··· INFORMATION GIVEN ···

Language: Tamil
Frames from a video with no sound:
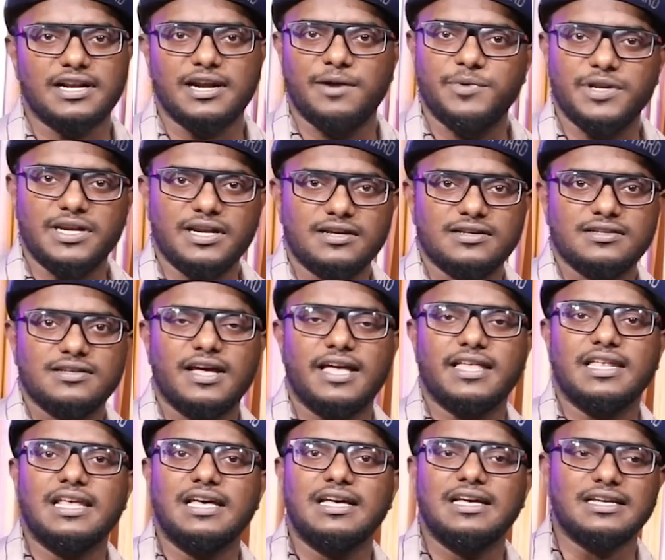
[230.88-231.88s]
இருக்குது அப்படின்னா
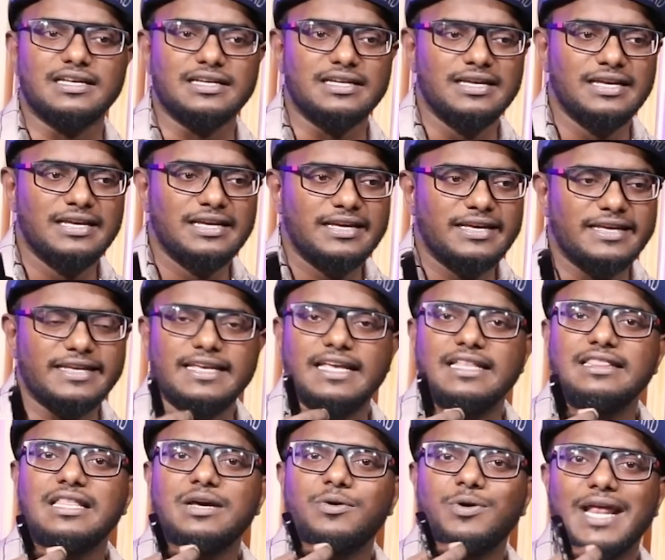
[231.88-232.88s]
அதில்
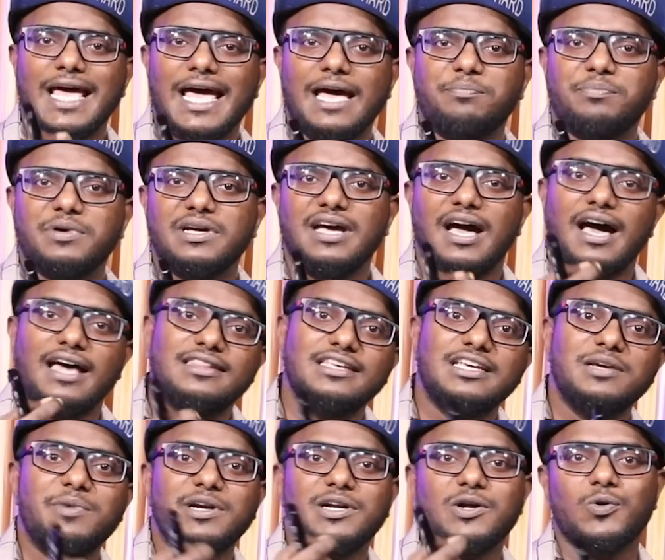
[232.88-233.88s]
எந்த ஒரு ஆப்பை
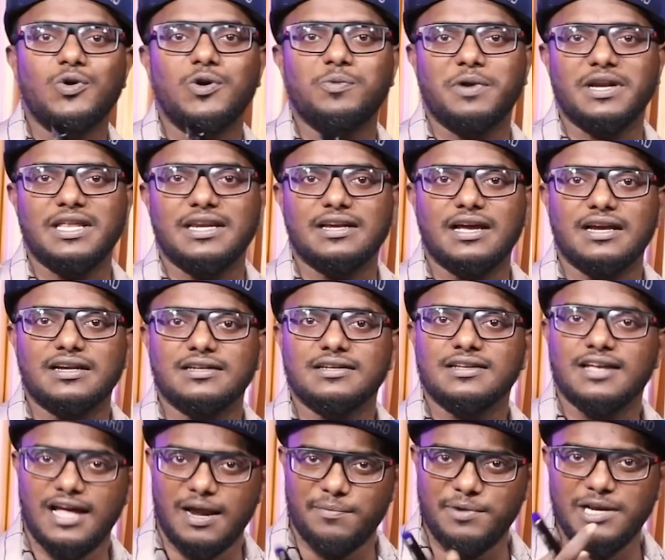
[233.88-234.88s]
அதிகமாக டவுன்லோட் பண்ணியிருக்காங்க
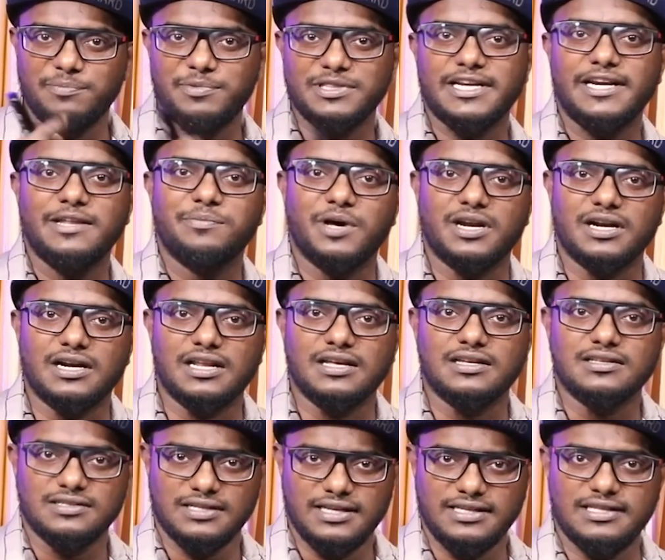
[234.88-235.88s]
அப்படின்னு இப்போ தேடி
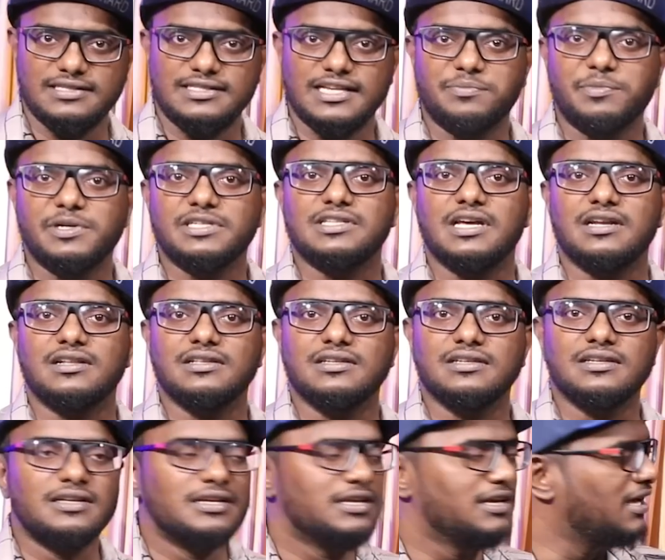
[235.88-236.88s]
பாருங்களேன் இந்த செக்மெண்ட் சார்ந்து
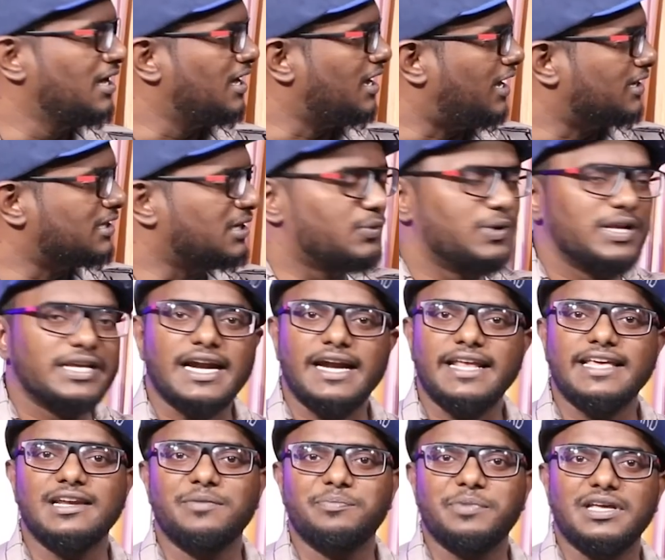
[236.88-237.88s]
அதில் உங்களுக்கு
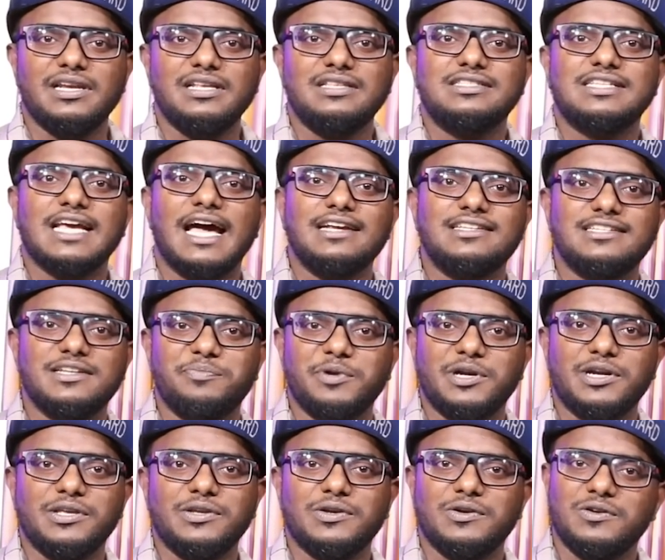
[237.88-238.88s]
கிடைக்கிற பேர் சாட்
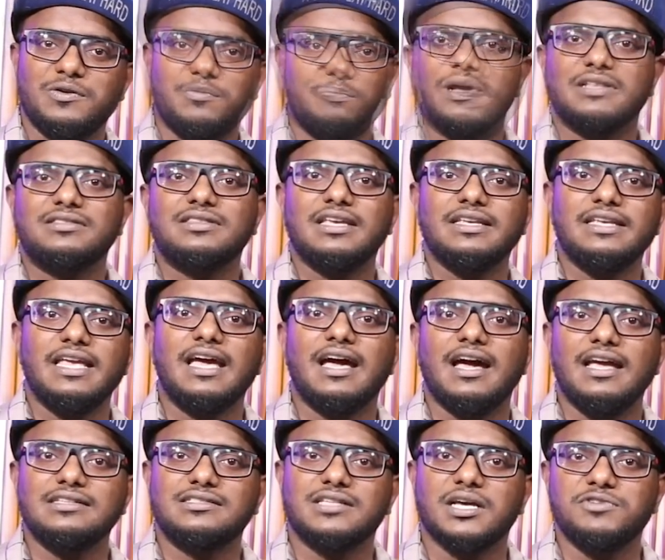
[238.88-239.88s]
ஜிபிடியோ மற்ற
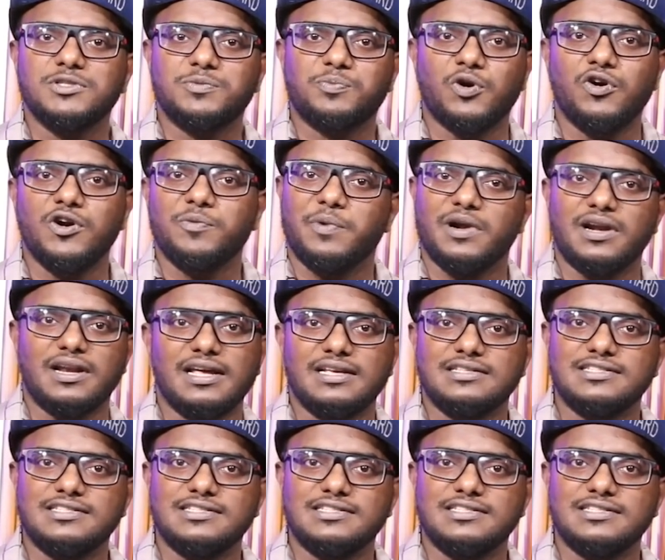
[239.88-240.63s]
ஏஐ சர்வீஸ் ப்ரொவைட் பண்ணுற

···

WHAT TO PRODUCE:
Restate the records above word for word, without the pictures.

EXERCISE RESPONSE:
Language: Tamil
Frames from a video with no sound:
[230.88-231.88s]
இருக்குது அப்படின்னா
[231.88-232.88s]
அதில்
[232.88-233.88s]
எந்த ஒரு ஆப்பை
[233.88-234.88s]
அதிகமாக டவுன்லோட் பண்ணியிருக்காங்க
[234.88-235.88s]
அப்படின்னு இப்போ தேடி
[235.88-236.88s]
பாருங்களேன் இந்த செக்மெண்ட் சார்ந்து
[236.88-237.88s]
அதில் உங்களுக்கு
[237.88-238.88s]
கிடைக்கிற பேர் சாட்
[238.88-239.88s]
ஜிபிடியோ மற்ற
[239.88-240.63s]
ஏஐ சர்வீஸ் ப்ரொவைட் பண்ணுற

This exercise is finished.